Dataset records →
□ □ □ □ □ □ □

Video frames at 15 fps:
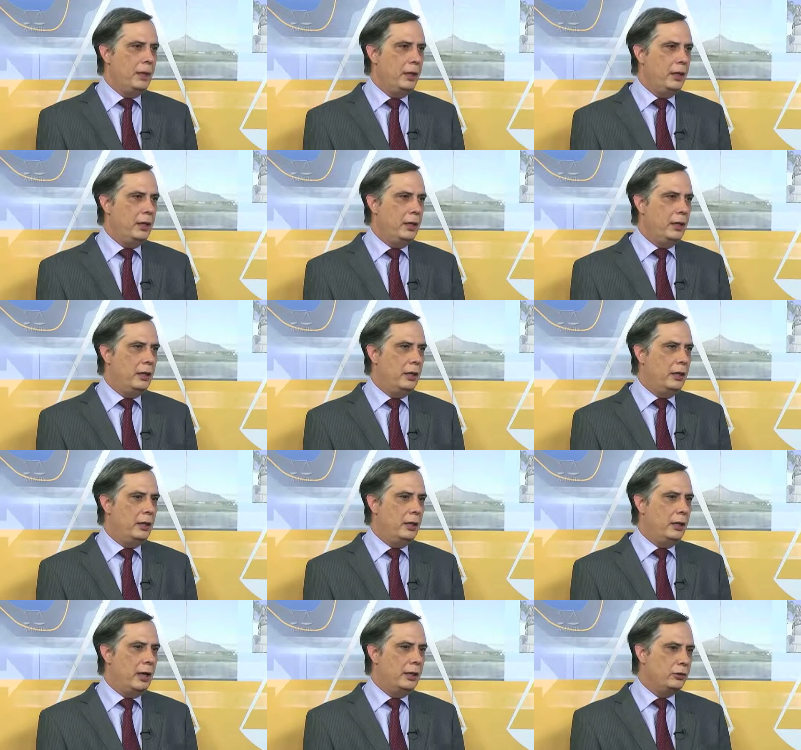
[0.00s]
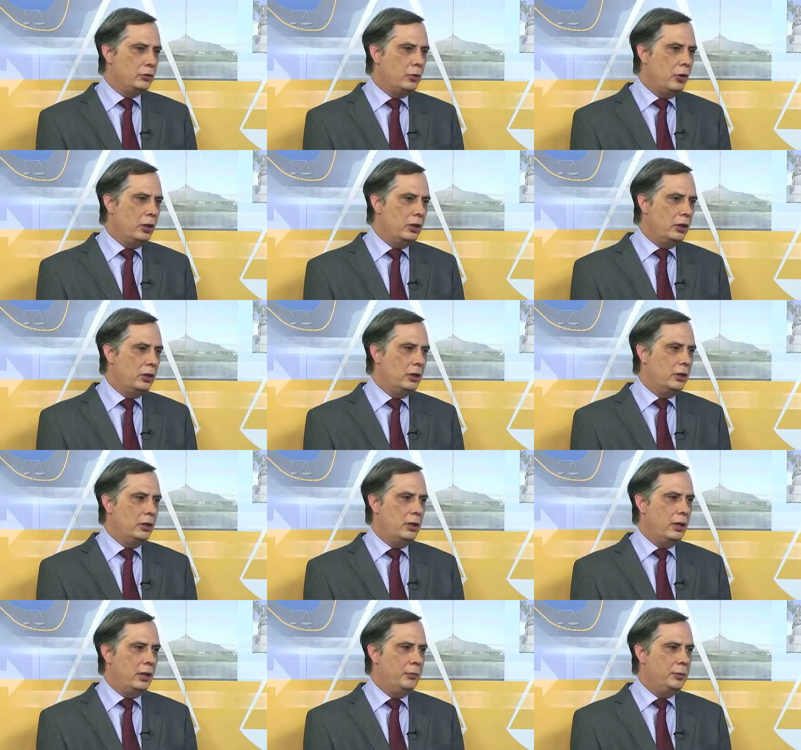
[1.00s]
É, a
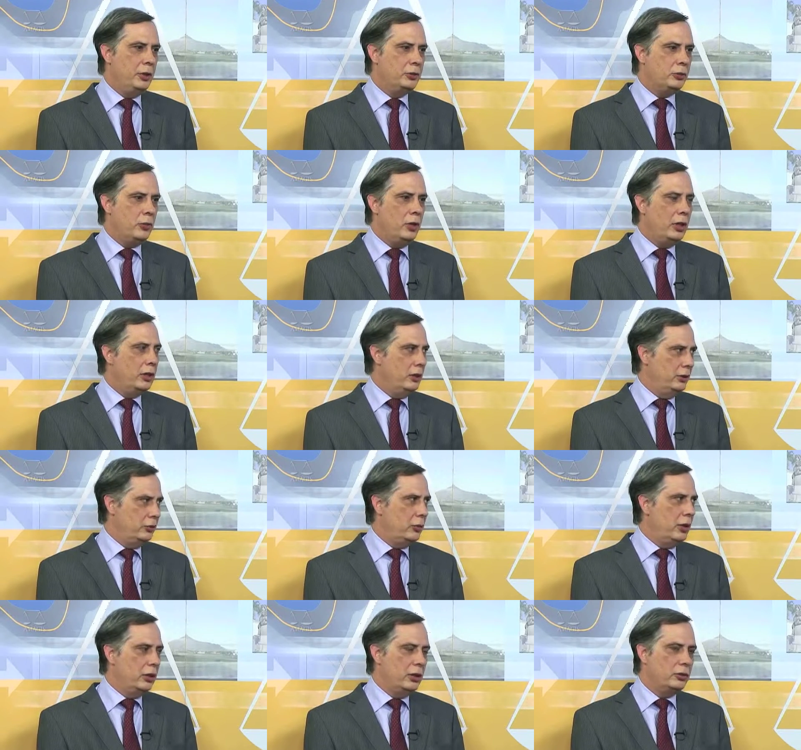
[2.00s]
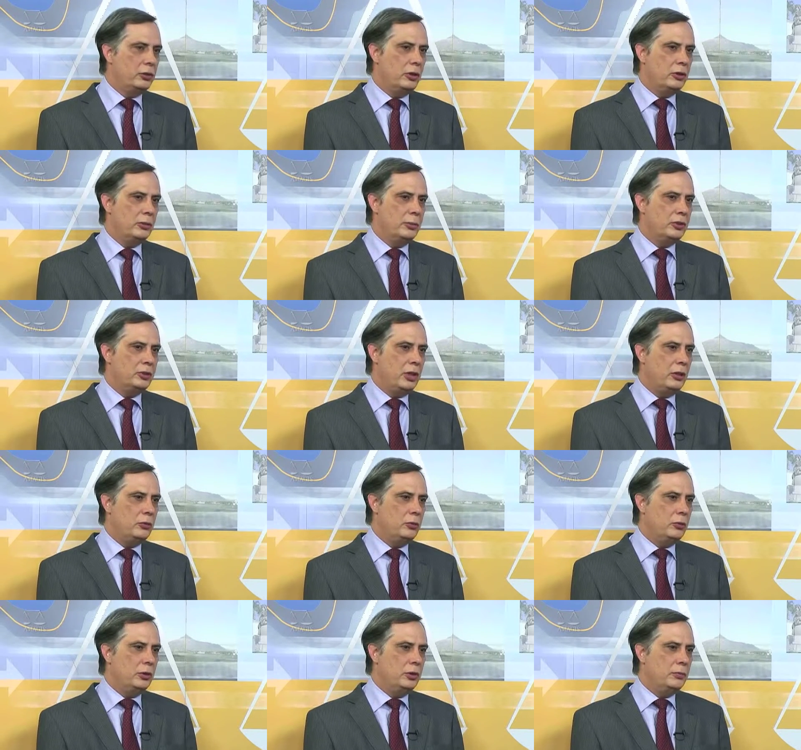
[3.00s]
escola, a minha escola, né, a Escola Nacional da
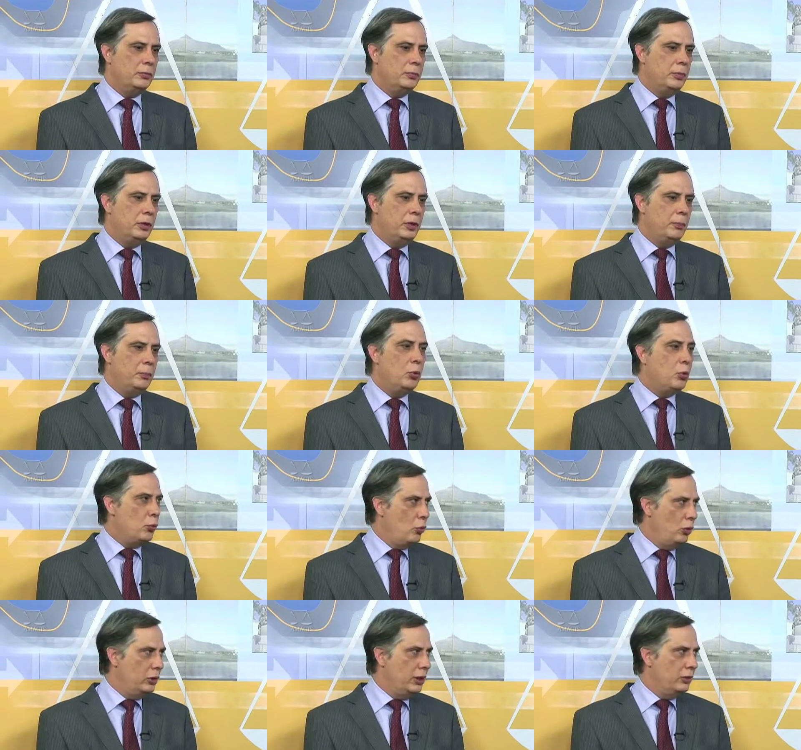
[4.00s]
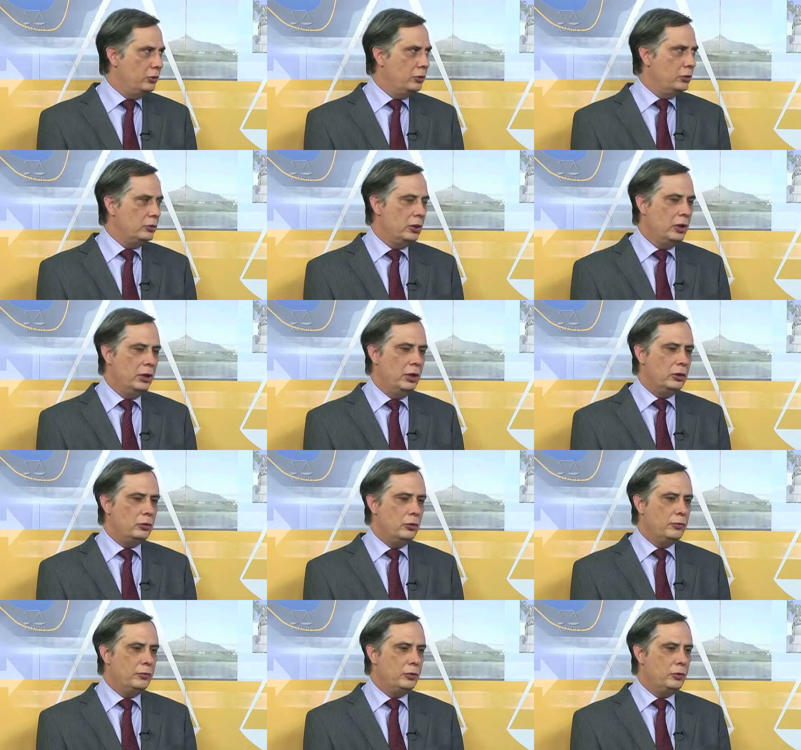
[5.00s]
Magistratura, é, por conta disso,
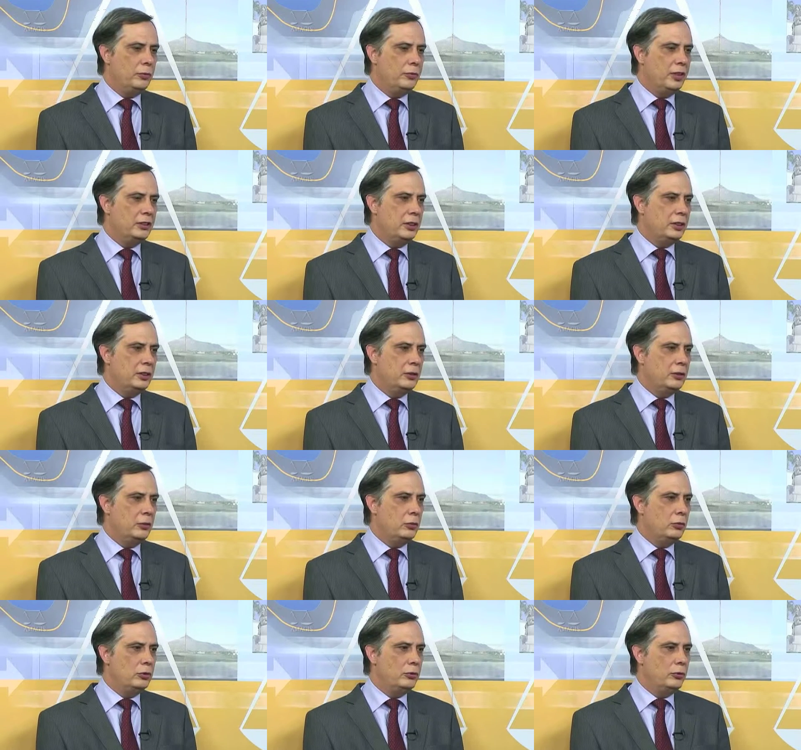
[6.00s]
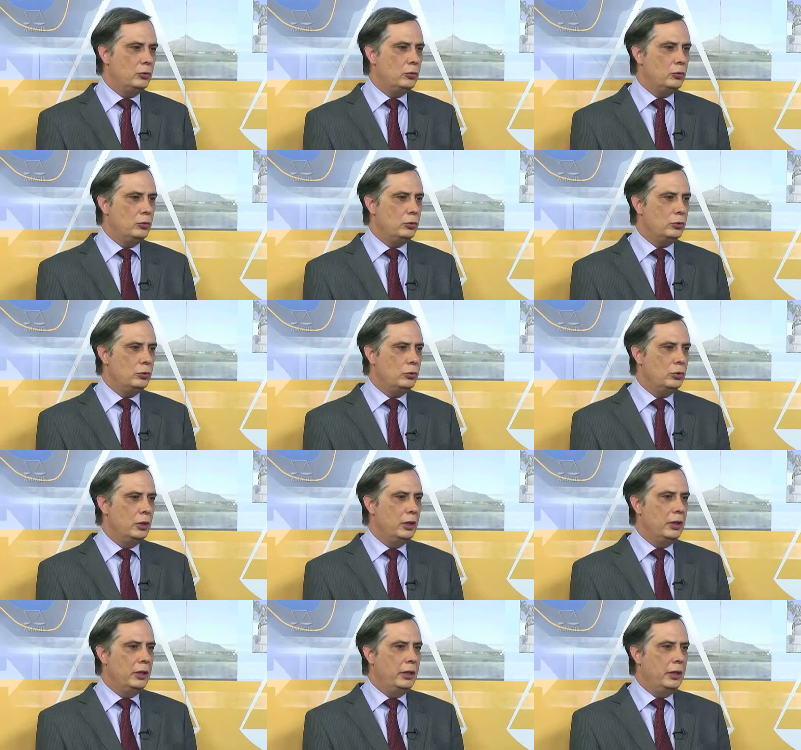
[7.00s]
resolveu fazer, inclusive, um curso
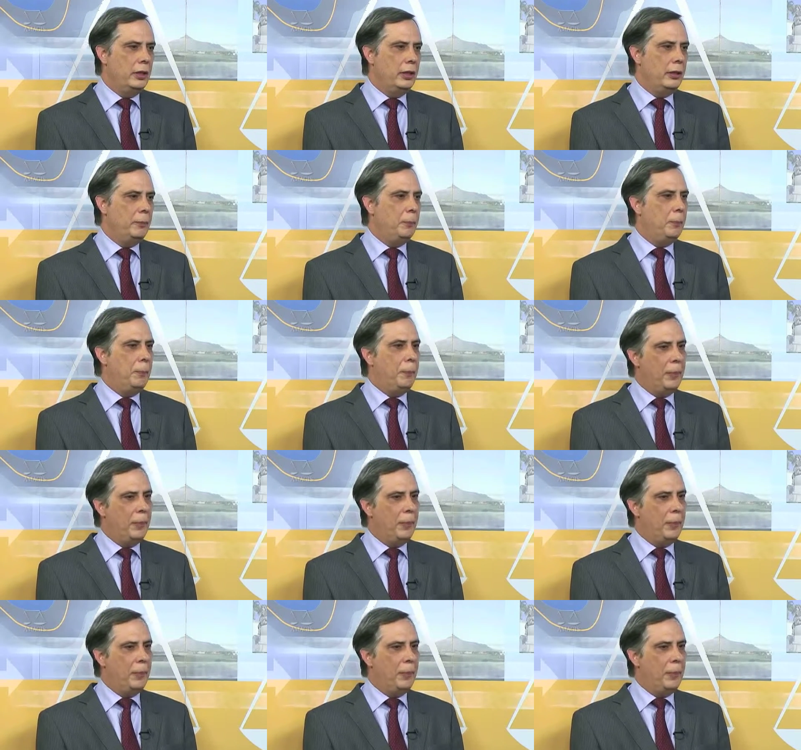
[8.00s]
é,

□ □ □ □ □ □ □

Task instructions → Return the entries exactly as given. Do not include pictures.

Completed task →
Video frames at 15 fps:
[0.00s]
[1.00s]
É, a
[2.00s]
[3.00s]
escola, a minha escola, né, a Escola Nacional da
[4.00s]
[5.00s]
Magistratura, é, por conta disso,
[6.00s]
[7.00s]
resolveu fazer, inclusive, um curso
[8.00s]
é,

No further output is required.